On January 3, 2017, the House passed H.Res. 5, adopting the standing rules for the House of Representatives for the 115th Congress. In addition to the standing rules, H.Res. 5 included several separate orders. This report provides information on the standing rules and separate orders that might affect the congressional budget process.
At the beginning of each Congress, the House of Representatives must adopt rules to govern its proceedings. The House does this by readopting the rules of the previous Congress along with any changes that will apply in the new Congress. On January 3, 2017, the House passed H.Res. 5, adopting the standing rules for the House of Representatives for the 115th Congress.

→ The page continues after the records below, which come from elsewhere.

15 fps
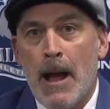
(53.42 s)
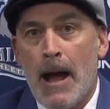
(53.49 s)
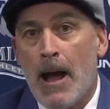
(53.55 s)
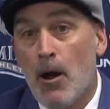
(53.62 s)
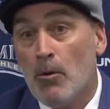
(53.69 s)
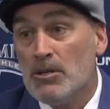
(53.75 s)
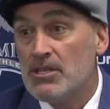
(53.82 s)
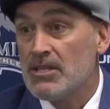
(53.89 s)

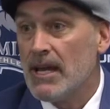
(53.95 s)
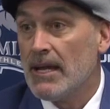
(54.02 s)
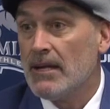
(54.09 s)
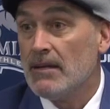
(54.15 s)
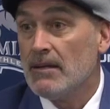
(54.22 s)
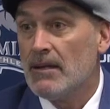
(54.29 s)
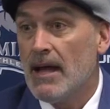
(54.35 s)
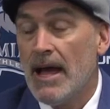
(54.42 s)
I always
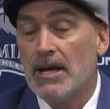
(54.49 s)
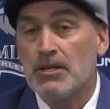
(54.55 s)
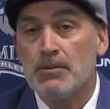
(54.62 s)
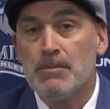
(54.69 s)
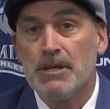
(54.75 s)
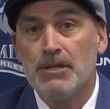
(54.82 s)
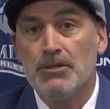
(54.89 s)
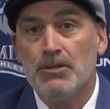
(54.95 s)
say,
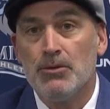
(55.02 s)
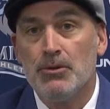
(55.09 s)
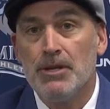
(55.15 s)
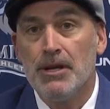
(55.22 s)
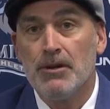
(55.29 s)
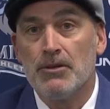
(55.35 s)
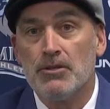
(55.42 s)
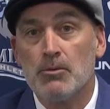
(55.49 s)
ask me in two
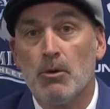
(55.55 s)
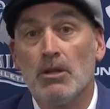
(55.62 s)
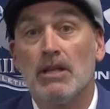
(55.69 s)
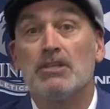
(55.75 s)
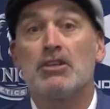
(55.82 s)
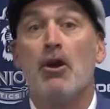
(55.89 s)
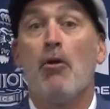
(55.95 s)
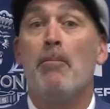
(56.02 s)
years. Well,
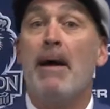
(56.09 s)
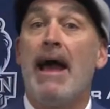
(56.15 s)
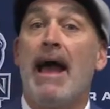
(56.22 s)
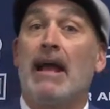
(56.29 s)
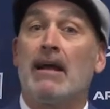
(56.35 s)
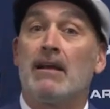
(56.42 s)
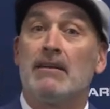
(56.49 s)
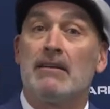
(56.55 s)
let's go
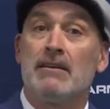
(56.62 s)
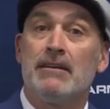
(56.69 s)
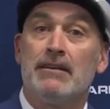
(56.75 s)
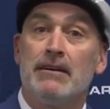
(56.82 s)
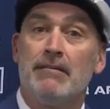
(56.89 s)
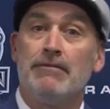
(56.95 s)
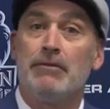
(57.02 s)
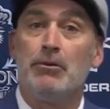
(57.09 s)
back
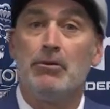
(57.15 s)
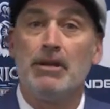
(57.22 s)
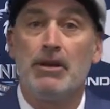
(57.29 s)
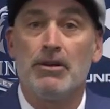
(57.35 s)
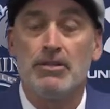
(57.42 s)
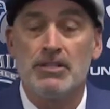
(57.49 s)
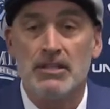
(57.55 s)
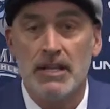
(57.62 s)
a few
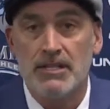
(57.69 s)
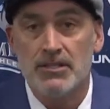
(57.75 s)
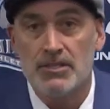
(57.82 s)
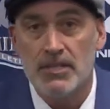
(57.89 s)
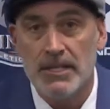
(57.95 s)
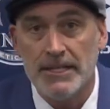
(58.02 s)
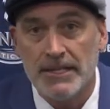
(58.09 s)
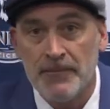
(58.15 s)
years and let's
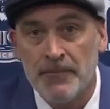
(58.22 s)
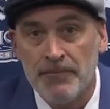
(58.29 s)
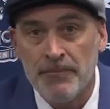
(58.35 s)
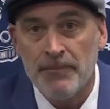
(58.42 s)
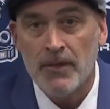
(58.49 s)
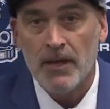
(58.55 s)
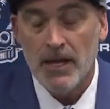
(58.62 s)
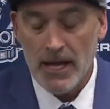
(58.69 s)
see
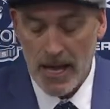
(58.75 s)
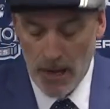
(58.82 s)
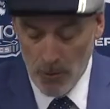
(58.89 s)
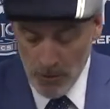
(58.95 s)
how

In addition to the standing rules, H.Res. 5 includes several additional provisions, called separate orders, that also govern proceedings in the House. A number of the provisions adopted both as part of the standing rules of the House and as separate orders affect budgetary legislation. In many cases, these provisions are similar to provisions adopted in previous Congresses.
The 104th Congress (1995-1996) added a provision to clause 2(d) of House Rule X requiring that each standing committee adopt (by February 15 of the first session of a Congress) its own oversight plan for the Congress. H.Res. 5 (115th Congress) adds a requirement that committees also include a statement concerning authorizations for programs or agencies within their jurisdiction.

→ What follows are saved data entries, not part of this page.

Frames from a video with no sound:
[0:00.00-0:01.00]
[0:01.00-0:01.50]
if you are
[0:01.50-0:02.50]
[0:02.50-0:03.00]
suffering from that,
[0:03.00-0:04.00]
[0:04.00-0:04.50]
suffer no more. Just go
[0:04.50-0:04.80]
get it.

These statements are required to identify programs or agencies with lapsed authorizations that received funding in the prior fiscal year, as well as programs or agencies with a permanent authorization that have not been subject to a comprehensive review by the committee in the prior three Congresses. The new rule also requires a description of each such program or agency to be authorized in the current or next Congress and a description of any oversight planned to support such authorizations.
In addition, the committees are to include recommendations for:
Finally, each committee chair is expected to coordinate with other committees of jurisdiction to ensure that programs and agencies are subject to routine, comprehensive authorization efforts.
Although congressional rules establish a general division of responsibility under which questions of policy are kept separate from questions of funding, House rules provide for exceptions in certain circumstances. One such circumstance allows for the inclusion of legislative language in general appropriations bills or amendments thereto for "germane provisions that retrench expenditures by the reduction of amounts of money covered by the bill." This exception appears in clause 2(b) of House Rule XXI and is known as the Holman rule, after Representative William Holman of Indiana, who first proposed the exception in 1876.
Since the period immediately after its initial adoption, the House has interpreted the Holman rule through precedents that have tended to incrementally narrow its application. Under current precedents, for a legislative provision or amendment to be in order, the legislative language in question must be germane to other provisions in the measure and must produce a clear reduction of appropriations in that bill.
In addition, the House has also adopted a separate order for the first session of the 115th Congress that provides that retrenchments of expenditures by a reduction of amounts of money covered by the bill shall be construed as applying to:
any provision or amendment that retrenches expenditures by—
(1) the reduction of amounts of money in the bill;
(2) the reduction of the number and salary of the officers of the United States; or
(3) the reduction of the compensation of any person paid out of the Treasury of the United States.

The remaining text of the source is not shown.